[Collected data entries]
☆ ☆ ☆ ☆ ☆ ☆ ☆

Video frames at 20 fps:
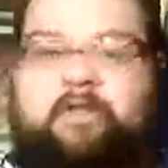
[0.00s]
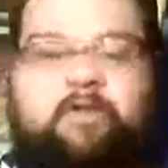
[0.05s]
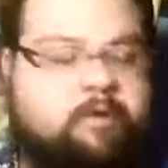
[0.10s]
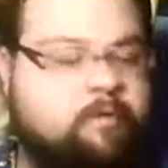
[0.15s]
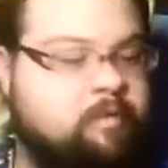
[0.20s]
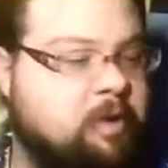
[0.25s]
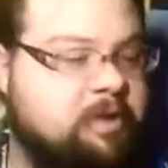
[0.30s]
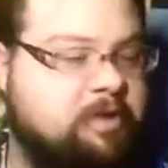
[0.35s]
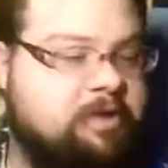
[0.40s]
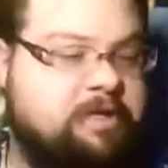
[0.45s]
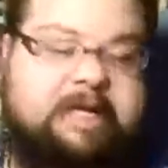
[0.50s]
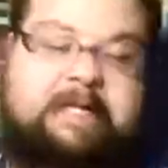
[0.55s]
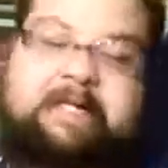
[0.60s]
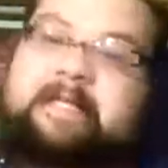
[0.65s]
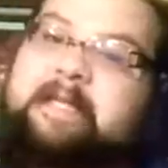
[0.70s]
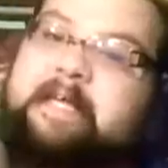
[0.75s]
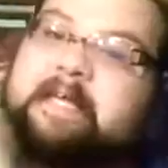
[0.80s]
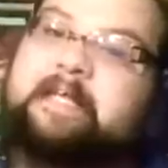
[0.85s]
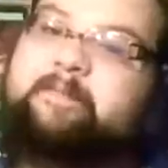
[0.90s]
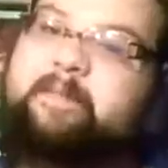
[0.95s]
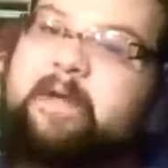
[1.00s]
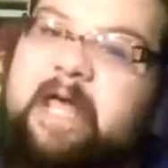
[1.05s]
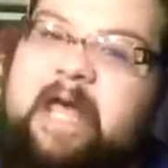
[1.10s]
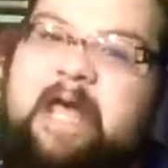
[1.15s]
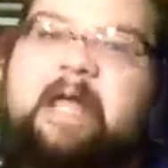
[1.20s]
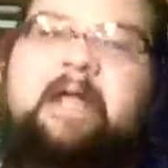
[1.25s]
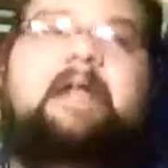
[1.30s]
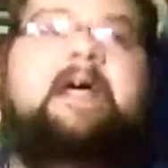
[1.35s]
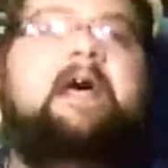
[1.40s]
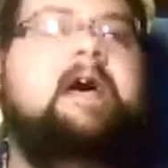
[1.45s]
There's politics in
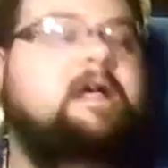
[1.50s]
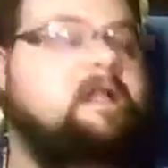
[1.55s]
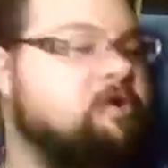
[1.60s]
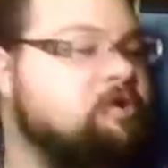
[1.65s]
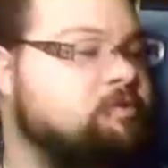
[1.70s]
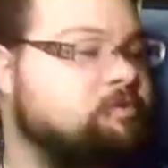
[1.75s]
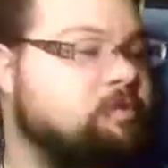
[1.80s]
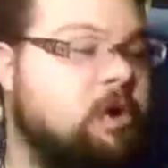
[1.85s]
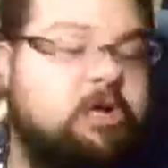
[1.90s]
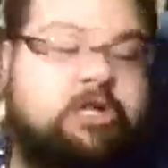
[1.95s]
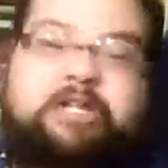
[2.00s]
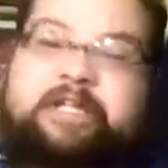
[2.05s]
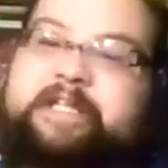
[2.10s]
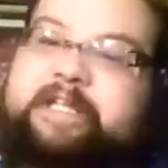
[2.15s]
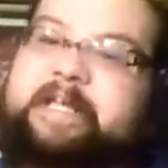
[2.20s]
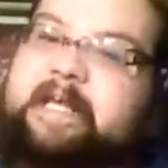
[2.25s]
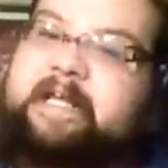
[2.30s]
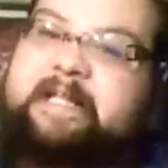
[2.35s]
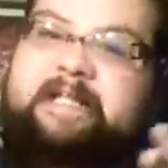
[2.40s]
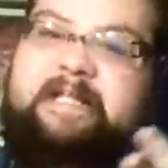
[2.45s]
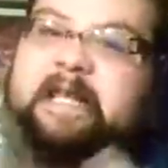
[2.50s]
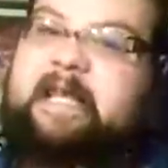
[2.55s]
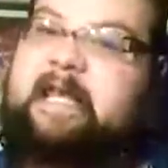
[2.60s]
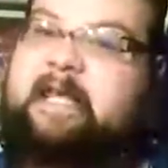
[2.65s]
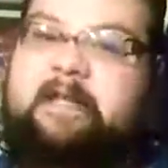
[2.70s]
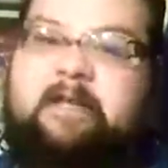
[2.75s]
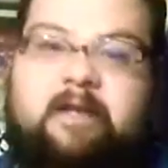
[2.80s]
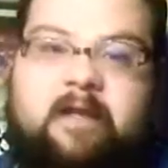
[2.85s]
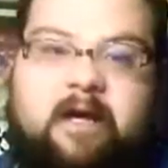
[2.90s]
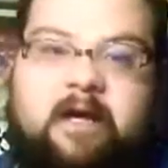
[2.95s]
ESPN. There's politics
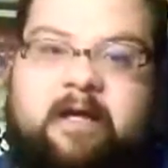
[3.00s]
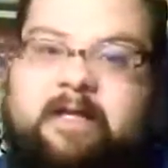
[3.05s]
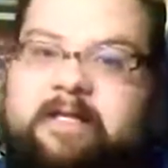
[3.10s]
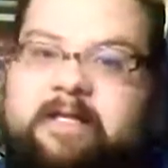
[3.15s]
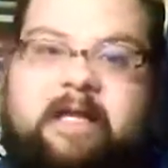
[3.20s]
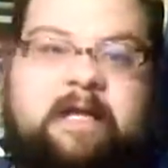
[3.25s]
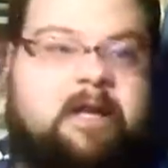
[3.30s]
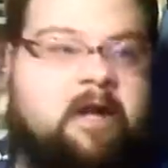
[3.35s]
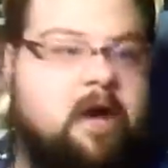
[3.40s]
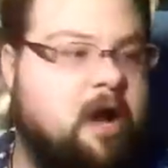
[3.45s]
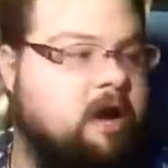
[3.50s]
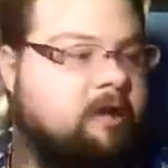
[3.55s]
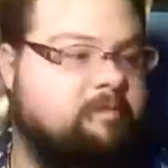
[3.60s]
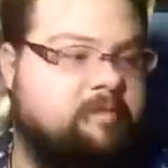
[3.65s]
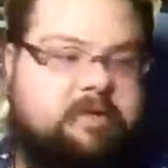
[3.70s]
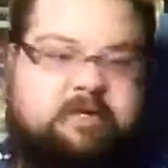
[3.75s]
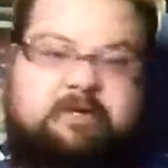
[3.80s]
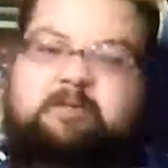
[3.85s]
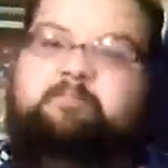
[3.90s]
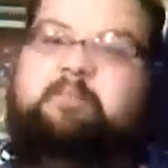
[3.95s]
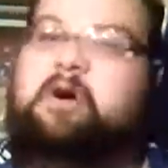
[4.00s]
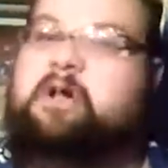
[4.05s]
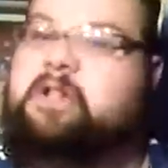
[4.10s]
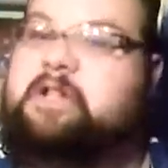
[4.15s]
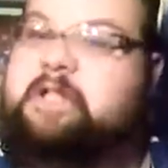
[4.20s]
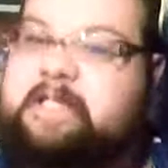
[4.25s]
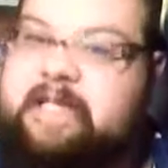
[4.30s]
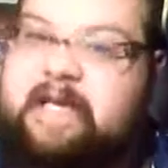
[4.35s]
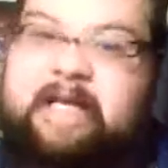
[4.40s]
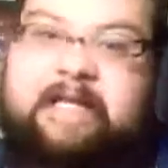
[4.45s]
in sitcoms. There's
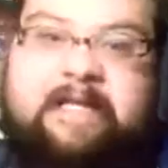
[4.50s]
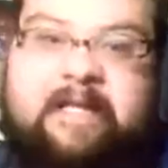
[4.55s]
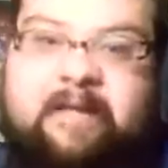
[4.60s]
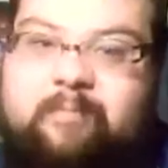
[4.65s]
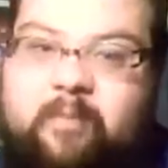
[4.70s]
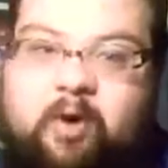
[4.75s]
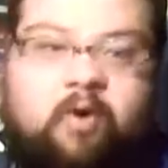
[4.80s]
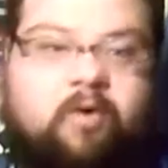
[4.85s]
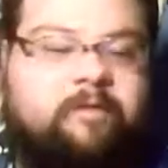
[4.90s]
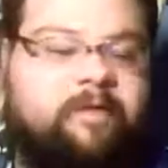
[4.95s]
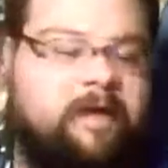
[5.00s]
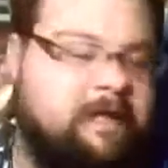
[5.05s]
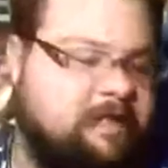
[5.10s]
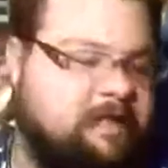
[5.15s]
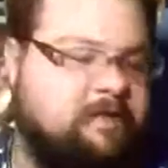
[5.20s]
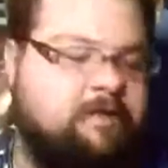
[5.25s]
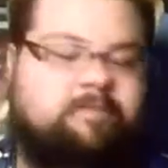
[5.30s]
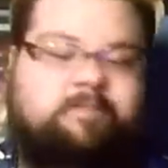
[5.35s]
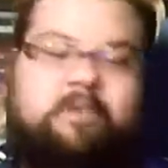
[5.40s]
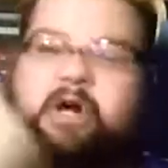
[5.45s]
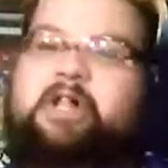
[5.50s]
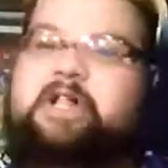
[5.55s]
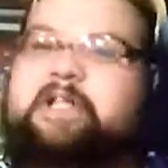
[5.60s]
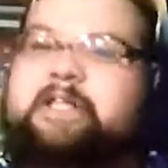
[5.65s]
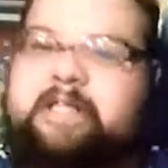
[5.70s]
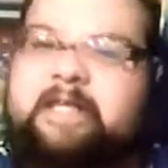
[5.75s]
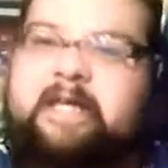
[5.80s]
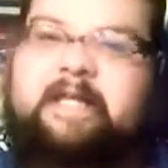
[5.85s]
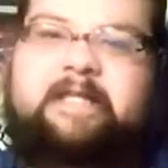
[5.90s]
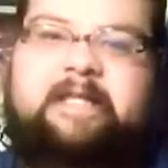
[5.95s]
politics in movies. There's
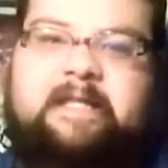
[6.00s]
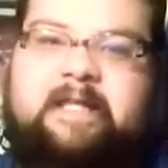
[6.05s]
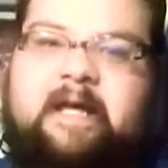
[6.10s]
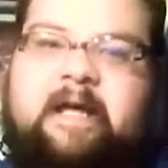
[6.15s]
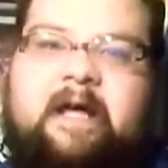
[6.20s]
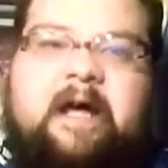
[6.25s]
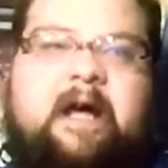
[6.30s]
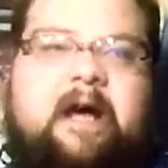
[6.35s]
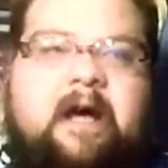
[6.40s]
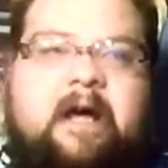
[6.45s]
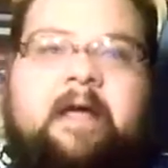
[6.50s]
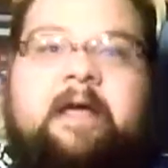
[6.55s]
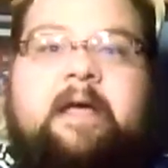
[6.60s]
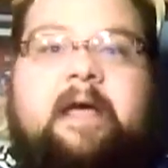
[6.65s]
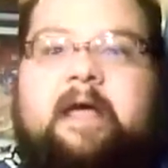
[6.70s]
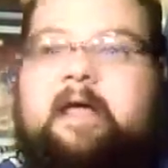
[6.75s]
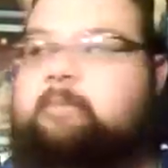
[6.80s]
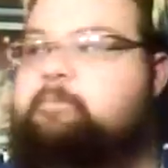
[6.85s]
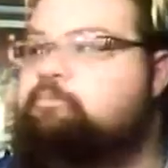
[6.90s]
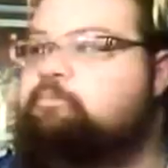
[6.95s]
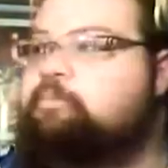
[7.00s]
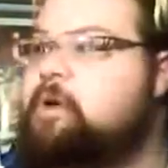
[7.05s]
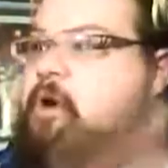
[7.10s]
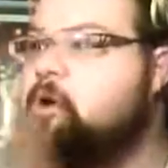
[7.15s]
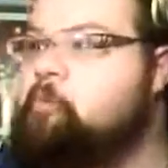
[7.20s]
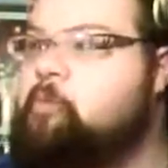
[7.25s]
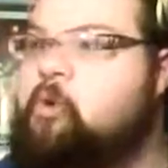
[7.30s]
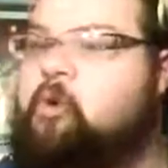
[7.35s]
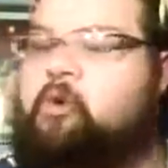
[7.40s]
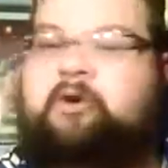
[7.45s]
politics in
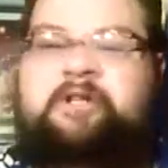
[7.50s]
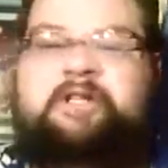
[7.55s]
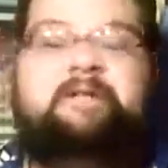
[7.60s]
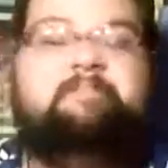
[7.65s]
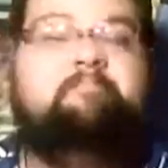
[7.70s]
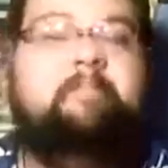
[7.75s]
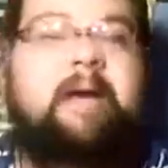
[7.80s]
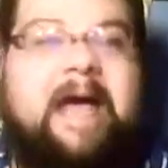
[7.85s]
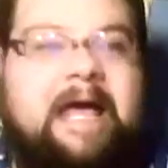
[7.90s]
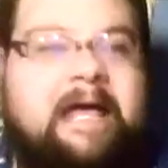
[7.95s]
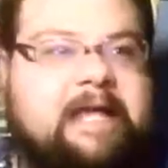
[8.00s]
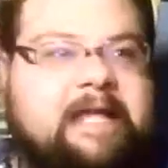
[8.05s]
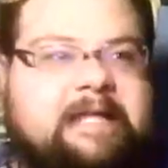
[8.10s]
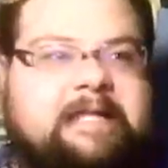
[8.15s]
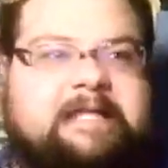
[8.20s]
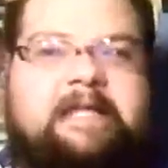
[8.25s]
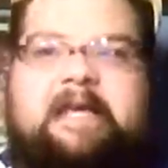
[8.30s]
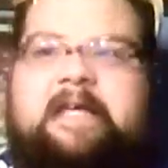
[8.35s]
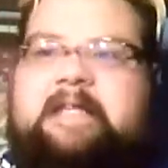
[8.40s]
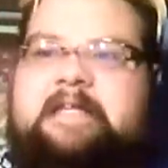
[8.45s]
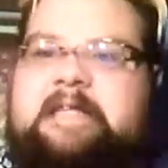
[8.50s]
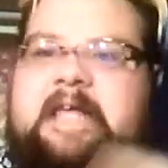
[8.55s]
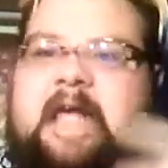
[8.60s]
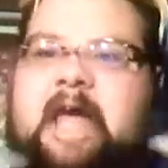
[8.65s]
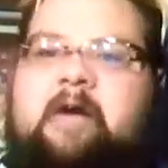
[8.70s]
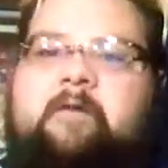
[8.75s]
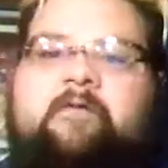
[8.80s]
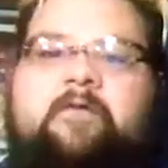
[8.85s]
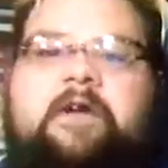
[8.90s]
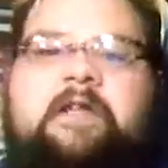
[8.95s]
billboards, in magazines.
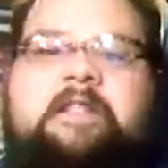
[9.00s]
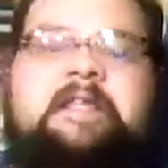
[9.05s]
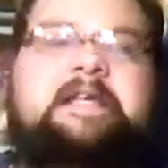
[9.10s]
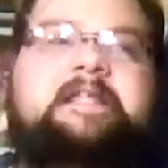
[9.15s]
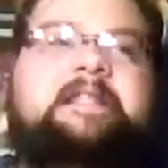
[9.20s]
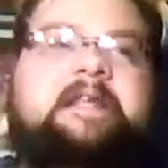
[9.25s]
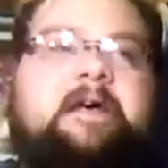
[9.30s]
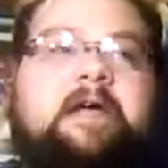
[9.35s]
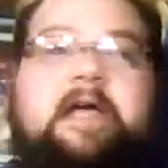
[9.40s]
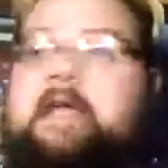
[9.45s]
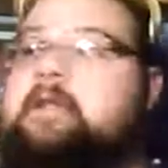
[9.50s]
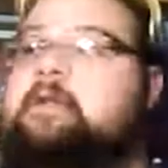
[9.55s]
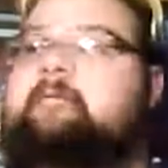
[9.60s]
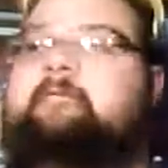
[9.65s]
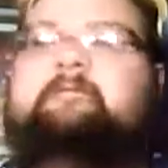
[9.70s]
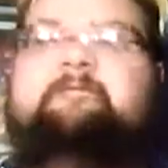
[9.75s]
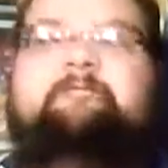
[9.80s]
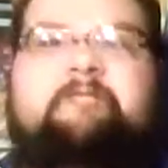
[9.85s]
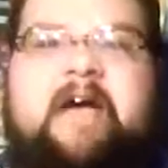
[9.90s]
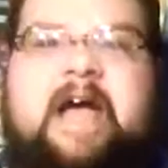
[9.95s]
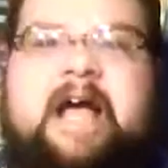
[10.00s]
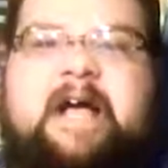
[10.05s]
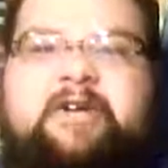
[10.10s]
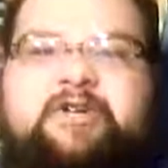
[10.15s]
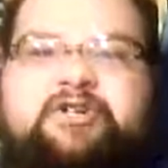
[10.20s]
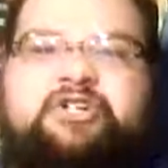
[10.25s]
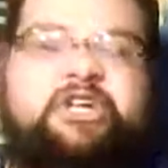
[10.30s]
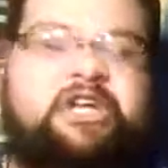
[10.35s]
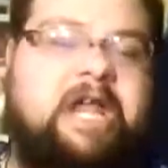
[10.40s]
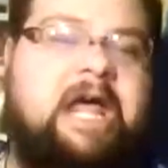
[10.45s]
Everything that in
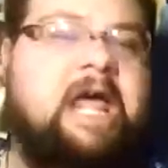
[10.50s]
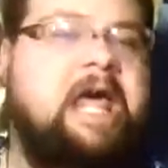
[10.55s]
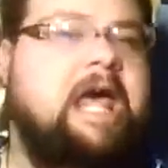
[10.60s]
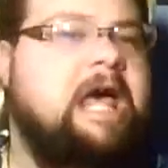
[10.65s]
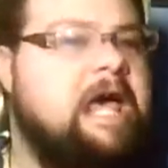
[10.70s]
fashion.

☆ ☆ ☆ ☆ ☆ ☆ ☆

Transcribe each record exactly as it appears, but omit every picture.

Video frames at 20 fps:
[0.00s]
[0.05s]
[0.10s]
[0.15s]
[0.20s]
[0.25s]
[0.30s]
[0.35s]
[0.40s]
[0.45s]
[0.50s]
[0.55s]
[0.60s]
[0.65s]
[0.70s]
[0.75s]
[0.80s]
[0.85s]
[0.90s]
[0.95s]
[1.00s]
[1.05s]
[1.10s]
[1.15s]
[1.20s]
[1.25s]
[1.30s]
[1.35s]
[1.40s]
[1.45s]
There's politics in
[1.50s]
[1.55s]
[1.60s]
[1.65s]
[1.70s]
[1.75s]
[1.80s]
[1.85s]
[1.90s]
[1.95s]
[2.00s]
[2.05s]
[2.10s]
[2.15s]
[2.20s]
[2.25s]
[2.30s]
[2.35s]
[2.40s]
[2.45s]
[2.50s]
[2.55s]
[2.60s]
[2.65s]
[2.70s]
[2.75s]
[2.80s]
[2.85s]
[2.90s]
[2.95s]
ESPN. There's politics
[3.00s]
[3.05s]
[3.10s]
[3.15s]
[3.20s]
[3.25s]
[3.30s]
[3.35s]
[3.40s]
[3.45s]
[3.50s]
[3.55s]
[3.60s]
[3.65s]
[3.70s]
[3.75s]
[3.80s]
[3.85s]
[3.90s]
[3.95s]
[4.00s]
[4.05s]
[4.10s]
[4.15s]
[4.20s]
[4.25s]
[4.30s]
[4.35s]
[4.40s]
[4.45s]
in sitcoms. There's
[4.50s]
[4.55s]
[4.60s]
[4.65s]
[4.70s]
[4.75s]
[4.80s]
[4.85s]
[4.90s]
[4.95s]
[5.00s]
[5.05s]
[5.10s]
[5.15s]
[5.20s]
[5.25s]
[5.30s]
[5.35s]
[5.40s]
[5.45s]
[5.50s]
[5.55s]
[5.60s]
[5.65s]
[5.70s]
[5.75s]
[5.80s]
[5.85s]
[5.90s]
[5.95s]
politics in movies. There's
[6.00s]
[6.05s]
[6.10s]
[6.15s]
[6.20s]
[6.25s]
[6.30s]
[6.35s]
[6.40s]
[6.45s]
[6.50s]
[6.55s]
[6.60s]
[6.65s]
[6.70s]
[6.75s]
[6.80s]
[6.85s]
[6.90s]
[6.95s]
[7.00s]
[7.05s]
[7.10s]
[7.15s]
[7.20s]
[7.25s]
[7.30s]
[7.35s]
[7.40s]
[7.45s]
politics in
[7.50s]
[7.55s]
[7.60s]
[7.65s]
[7.70s]
[7.75s]
[7.80s]
[7.85s]
[7.90s]
[7.95s]
[8.00s]
[8.05s]
[8.10s]
[8.15s]
[8.20s]
[8.25s]
[8.30s]
[8.35s]
[8.40s]
[8.45s]
[8.50s]
[8.55s]
[8.60s]
[8.65s]
[8.70s]
[8.75s]
[8.80s]
[8.85s]
[8.90s]
[8.95s]
billboards, in magazines.
[9.00s]
[9.05s]
[9.10s]
[9.15s]
[9.20s]
[9.25s]
[9.30s]
[9.35s]
[9.40s]
[9.45s]
[9.50s]
[9.55s]
[9.60s]
[9.65s]
[9.70s]
[9.75s]
[9.80s]
[9.85s]
[9.90s]
[9.95s]
[10.00s]
[10.05s]
[10.10s]
[10.15s]
[10.20s]
[10.25s]
[10.30s]
[10.35s]
[10.40s]
[10.45s]
Everything that in
[10.50s]
[10.55s]
[10.60s]
[10.65s]
[10.70s]
fashion.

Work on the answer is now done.